Why HR Should Think Like Marketers

Inge Van Belle

April 6, 2026

Why HR Should Think Like Marketers

In many organisations, employee engagement is still approached as a structural or programmatic challenge. New initiatives are launched, surveys are rolled out, action plans are developed, and yet the overall experience of employees often changes far less than expected.

What tends to be overlooked is that engagement does not behave like a traditional HR problem. It behaves much more like a perception problem, which means it follows the same dynamics as marketing.

Marketing is not about informing people. It is about influencing how people perceive, interpret and experience what is happening around them. And that is precisely where many engagement efforts fall short.

The difference between informing and influencing

When organisations invest heavily in engagement programs but communicate them in a limited or transactional way, they assume that the existence of the initiative will automatically translate into impact. In reality, employees do not engage with what exists; they engage with what they notice, understand and feel connected to.

This is where a marketing mindset becomes critical.

A strong marketing function does not rely on a single message or a one-time campaign.

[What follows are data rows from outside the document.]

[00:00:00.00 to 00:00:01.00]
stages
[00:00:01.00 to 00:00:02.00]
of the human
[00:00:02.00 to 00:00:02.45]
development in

It understands that attention is scarce and that meaning is constructed over time. Messages are repeated, reframed and embedded across multiple touchpoints until they become part of how people think and talk.

In contrast, many HR initiatives are introduced with a clear intention but limited follow-through in how they are communicated and experienced. A program is launched, an email is sent, perhaps a presentation is given, and then the organisation moves on. From a marketing perspective, that would be considered the very beginning of the process, not the end.

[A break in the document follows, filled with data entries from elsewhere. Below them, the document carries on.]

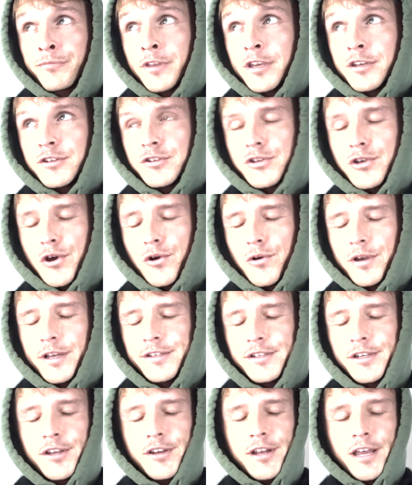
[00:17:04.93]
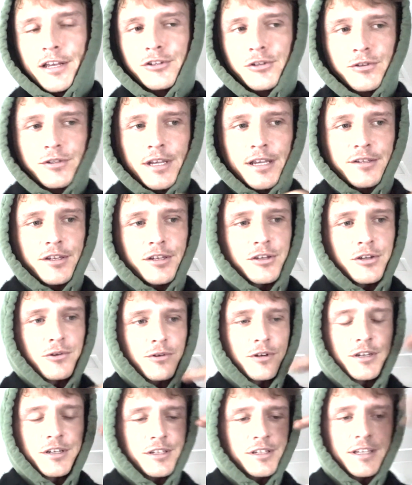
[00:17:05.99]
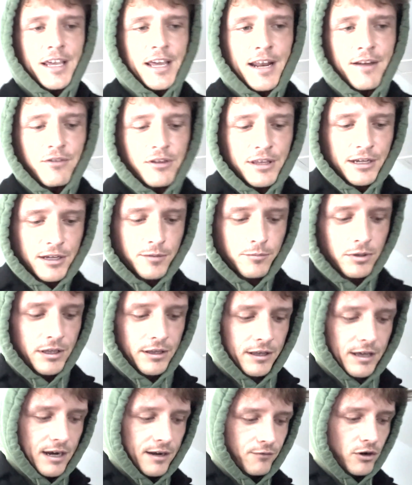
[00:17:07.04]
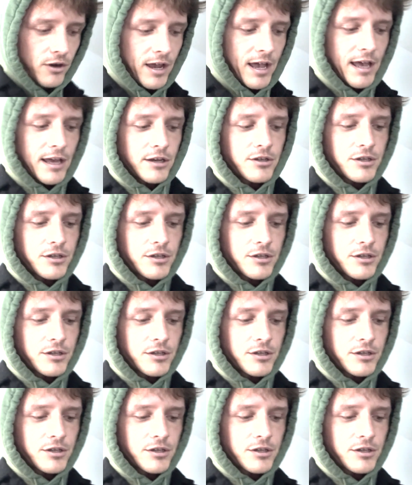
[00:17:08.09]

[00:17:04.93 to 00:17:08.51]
So it's a good exercise to do to just get everything completely out of your head.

From pushing participation to creating relevance

The consequence is not resistance, but indifference. Employees are not necessarily opposed to what is being introduced; they simply do not integrate it into their daily reality.

Another important distinction is the difference between pushing and attracting. Traditional HR approaches often focus on encouraging participation, increasing compliance or improving response rates. Marketing, on the other hand, focuses on creating relevance and desirability.

The question shifts from “How do we get people to engage?” to “Why would people choose to engage in the first place?

Internal communication as a strategic lever

This shift may seem subtle, but it fundamentally changes how initiatives are designed. It requires organisations to think more carefully about positioning, timing and consistency. It also requires a deeper understanding of the internal audience, not as a homogeneous group, but as individuals with different expectations, pressures and interpretations of what is happening around them.

Internal communication plays a central role in this. In many organisations, communication is treated as a supporting function rather than a strategic lever. However, from a marketing perspective, communication is the mechanism through which reality is shaped.

If priorities are not consistently explained, people create their own interpretations. If decisions are not contextualised, they are perceived as arbitrary. If messages are not repeated, they are forgotten. Over time, this leads to a gap between what leadership believes is happening and what employees actually experience.

That gap is where engagement declines.

Engagement is shaped through daily experience

Adopting a marketing mindset does not mean turning HR into a marketing department. It means recognising that engagement is not created through structure alone, but through the way people interpret and experience that structure in their daily work.

This includes how clearly expectations are communicated, how consistently messages are reinforced, and how coherent the overall experience feels across different moments and interactions.

In that sense, engagement is less about introducing new initiatives and more about ensuring that what already exists is understood, visible and meaningful.

Bridging the gap between intent and experience

For leadership teams, this requires a different type of discipline. Not necessarily more activity, but more consistency. Not necessarily more content, but better alignment between intention and experience.

Most organisations do not suffer from a lack of engagement initiatives. They suffer from a disconnect between what is designed at the top and what is perceived on the ground.

Bridging that gap is not a matter of adding more structure. It is a matter of shaping perception more deliberately.

And that is, fundamentally, a marketing capability.

If this resonates, the real question is not whether engagement matters, but whether it is experienced that way inside your organisation.